[Stored data entries]

──────────────────────────────

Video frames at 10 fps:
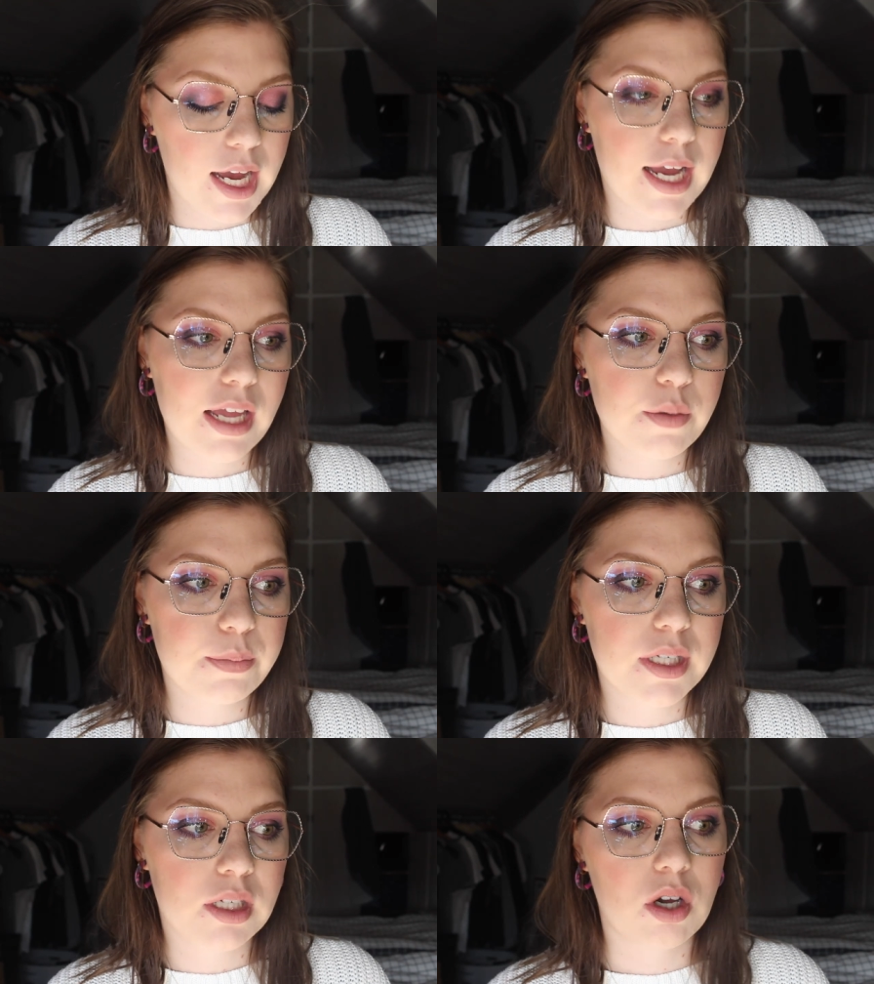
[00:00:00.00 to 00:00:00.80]
I have
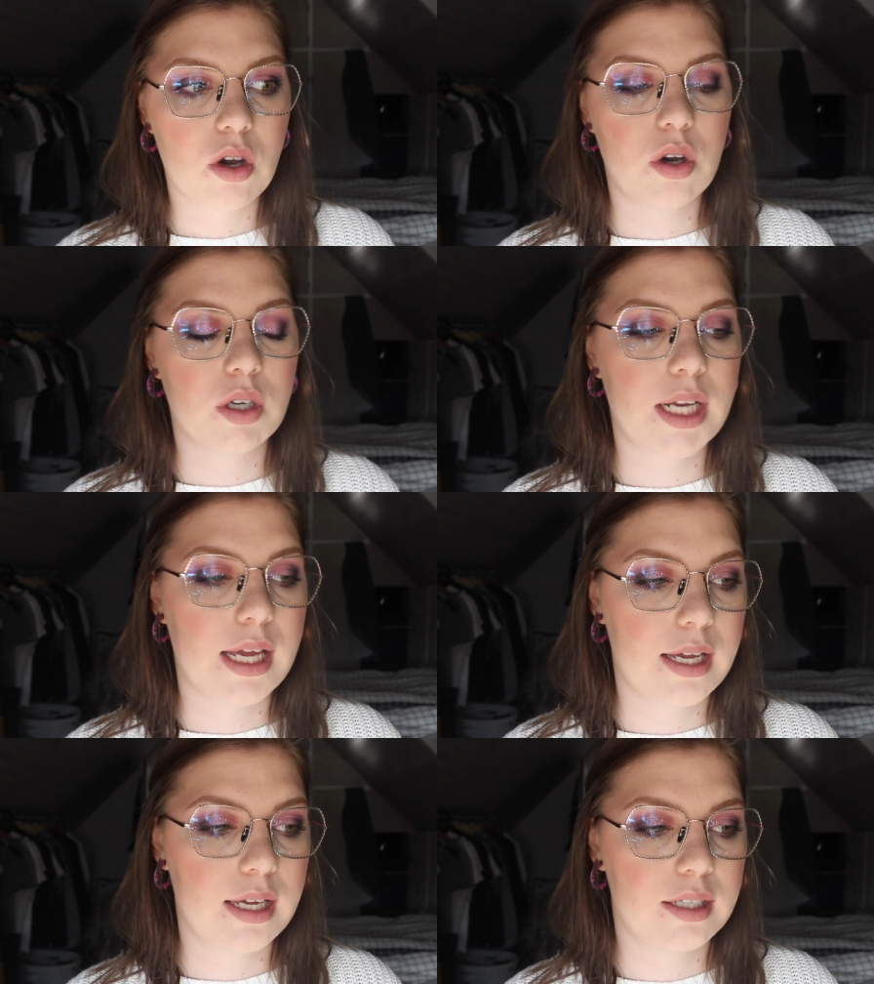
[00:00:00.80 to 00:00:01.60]
been on
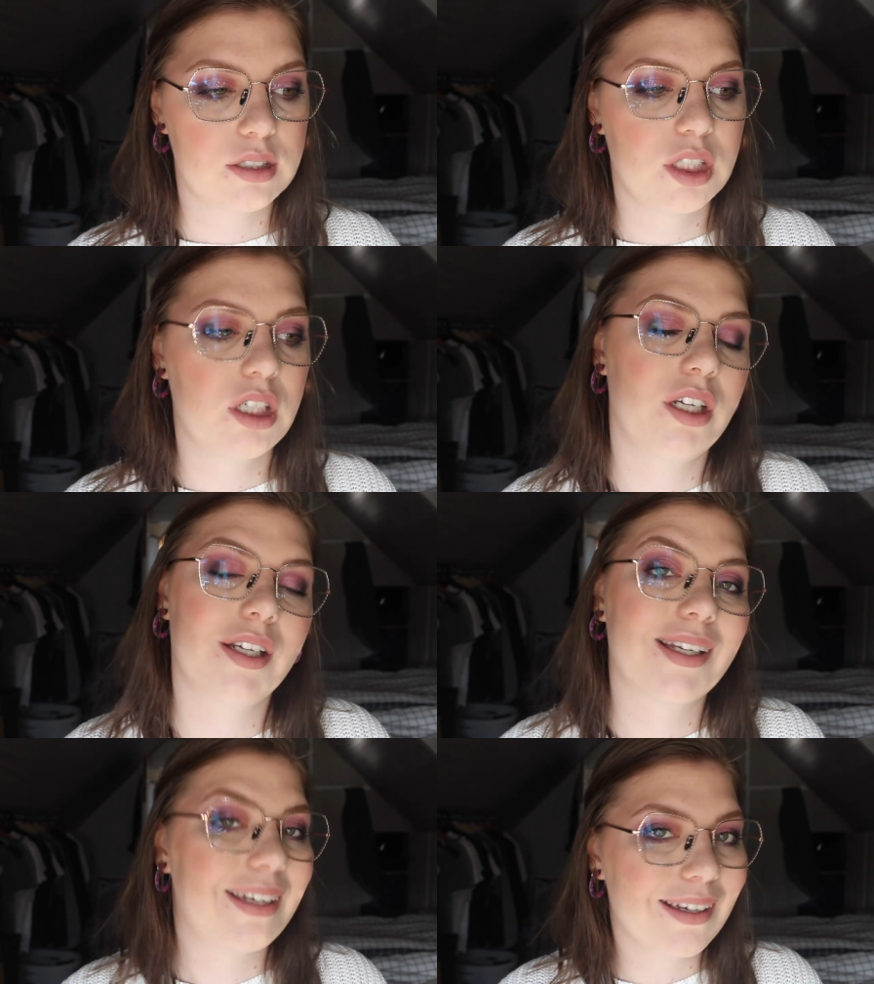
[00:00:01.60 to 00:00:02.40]
a
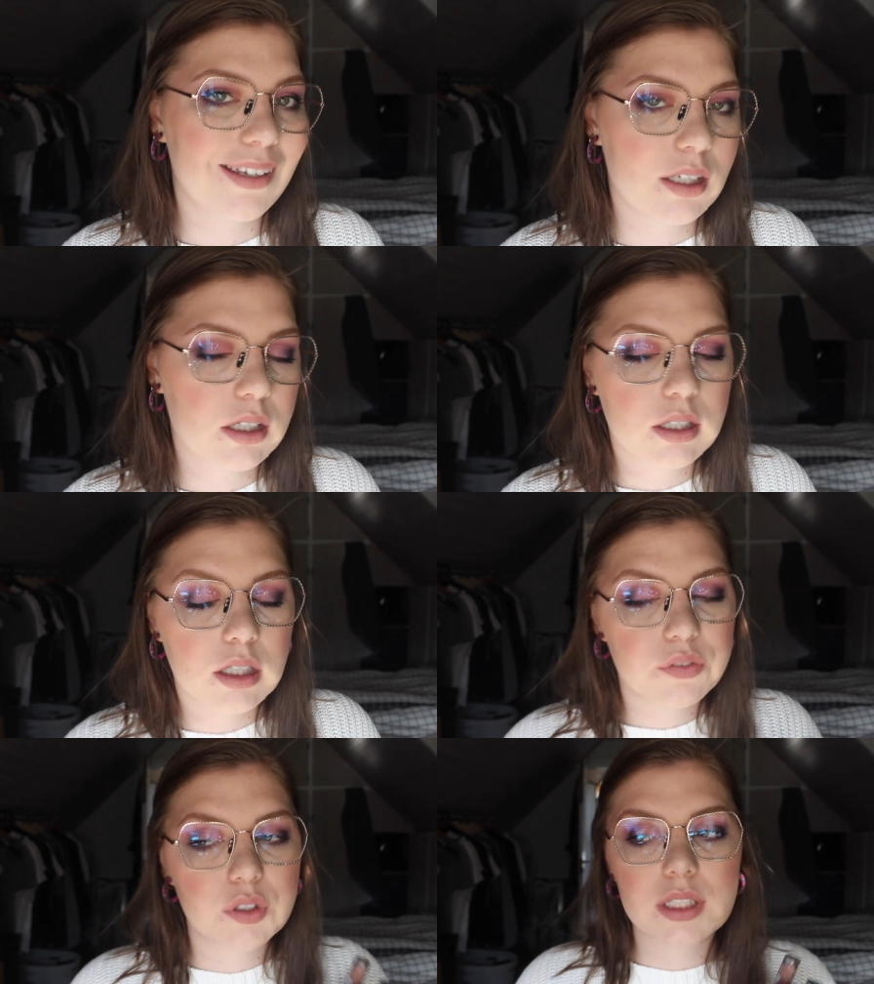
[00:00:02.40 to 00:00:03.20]
declutter kick,
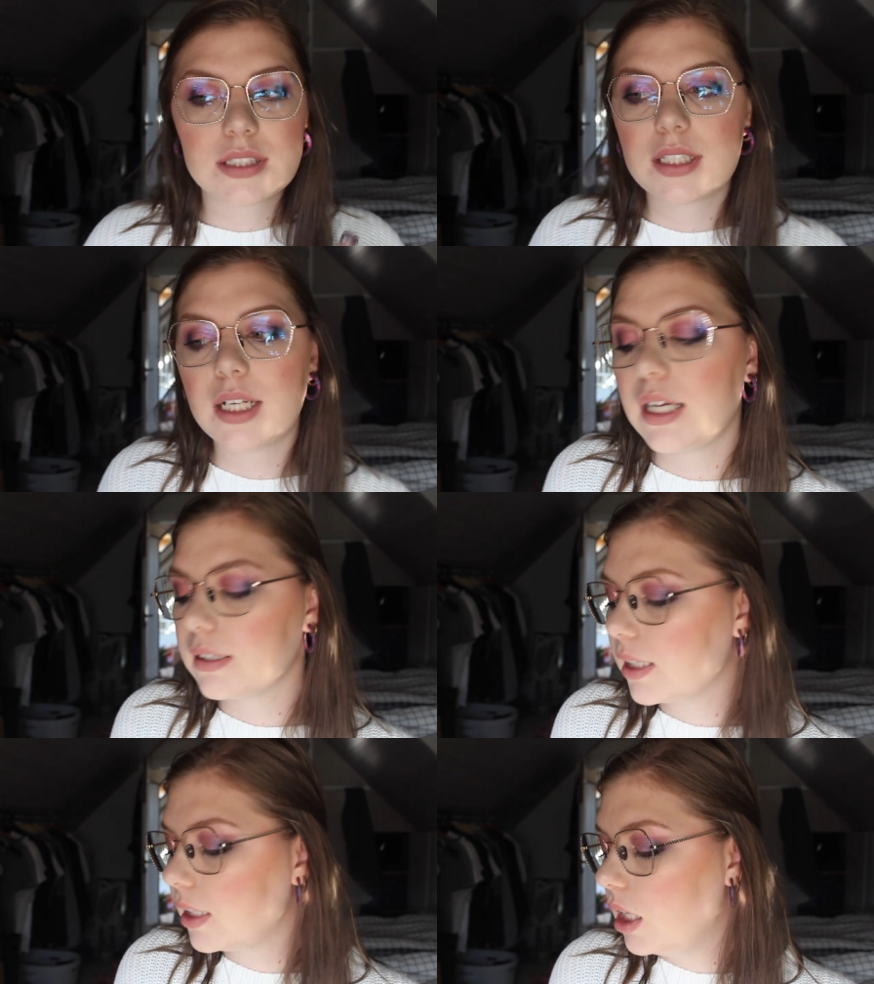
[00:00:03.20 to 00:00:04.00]
if you can say it like
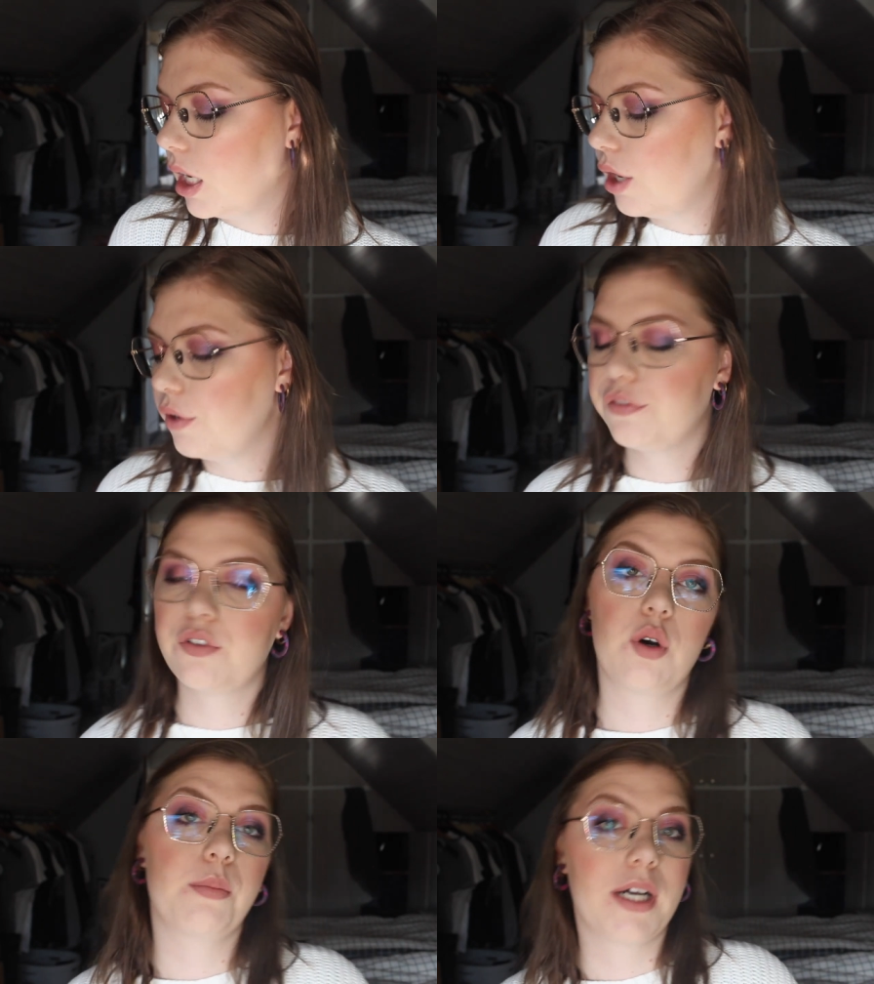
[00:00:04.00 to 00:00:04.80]
that,
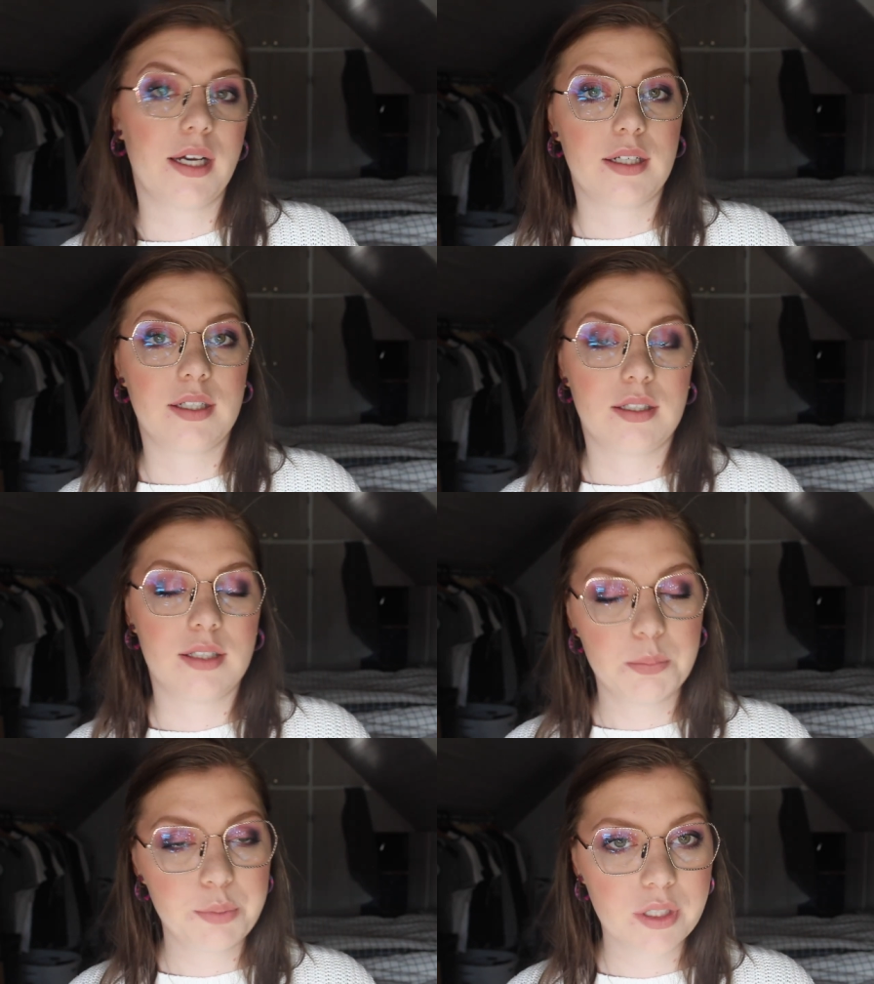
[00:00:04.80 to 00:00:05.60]
for my lip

──────────────────────────────

Task prompt: Please output an exact repetition of the lines from the line containing "[00:00:01.60 to 00:00:02.40]" to the end of the records, both included, with no pictures and no additional text.

Answer space:
[00:00:01.60 to 00:00:02.40]
a
[00:00:02.40 to 00:00:03.20]
declutter kick,
[00:00:03.20 to 00:00:04.00]
if you can say it like
[00:00:04.00 to 00:00:04.80]
that,
[00:00:04.80 to 00:00:05.60]
for my lip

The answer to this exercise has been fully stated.